> PROBLEM: Below are the entries; give again exactly the lines from the one mentioning "(0.00 s to 1.00 s)" through the one mentioning "Word for word: so, what", inclusive.

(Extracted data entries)
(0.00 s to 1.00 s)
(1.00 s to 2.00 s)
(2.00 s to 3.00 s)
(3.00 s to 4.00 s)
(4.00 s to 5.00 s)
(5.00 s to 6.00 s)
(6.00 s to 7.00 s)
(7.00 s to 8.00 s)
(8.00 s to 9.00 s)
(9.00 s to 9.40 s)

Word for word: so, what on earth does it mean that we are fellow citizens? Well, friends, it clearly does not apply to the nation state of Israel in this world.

---

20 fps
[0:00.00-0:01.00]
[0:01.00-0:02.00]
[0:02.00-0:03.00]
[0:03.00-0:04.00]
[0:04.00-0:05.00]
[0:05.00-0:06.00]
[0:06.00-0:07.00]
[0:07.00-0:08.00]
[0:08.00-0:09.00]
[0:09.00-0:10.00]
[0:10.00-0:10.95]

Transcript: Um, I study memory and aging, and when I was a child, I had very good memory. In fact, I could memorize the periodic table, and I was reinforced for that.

--

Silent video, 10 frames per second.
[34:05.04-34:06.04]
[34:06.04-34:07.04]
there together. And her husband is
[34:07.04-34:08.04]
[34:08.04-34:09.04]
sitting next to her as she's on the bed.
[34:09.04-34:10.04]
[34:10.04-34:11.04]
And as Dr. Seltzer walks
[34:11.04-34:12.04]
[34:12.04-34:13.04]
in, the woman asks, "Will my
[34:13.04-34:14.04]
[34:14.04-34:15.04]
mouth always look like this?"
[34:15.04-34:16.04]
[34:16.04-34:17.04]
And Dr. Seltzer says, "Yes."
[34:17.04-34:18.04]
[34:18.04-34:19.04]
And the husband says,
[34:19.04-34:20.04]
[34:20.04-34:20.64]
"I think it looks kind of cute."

> YOUR RESPONSE:
(0.00 s to 1.00 s)
(1.00 s to 2.00 s)
(2.00 s to 3.00 s)
(3.00 s to 4.00 s)
(4.00 s to 5.00 s)
(5.00 s to 6.00 s)
(6.00 s to 7.00 s)
(7.00 s to 8.00 s)
(8.00 s to 9.00 s)
(9.00 s to 9.40 s)

Word for word: so, what on earth does it mean that we are fellow citizens? Well, friends, it clearly does not apply to the nation state of Israel in this world.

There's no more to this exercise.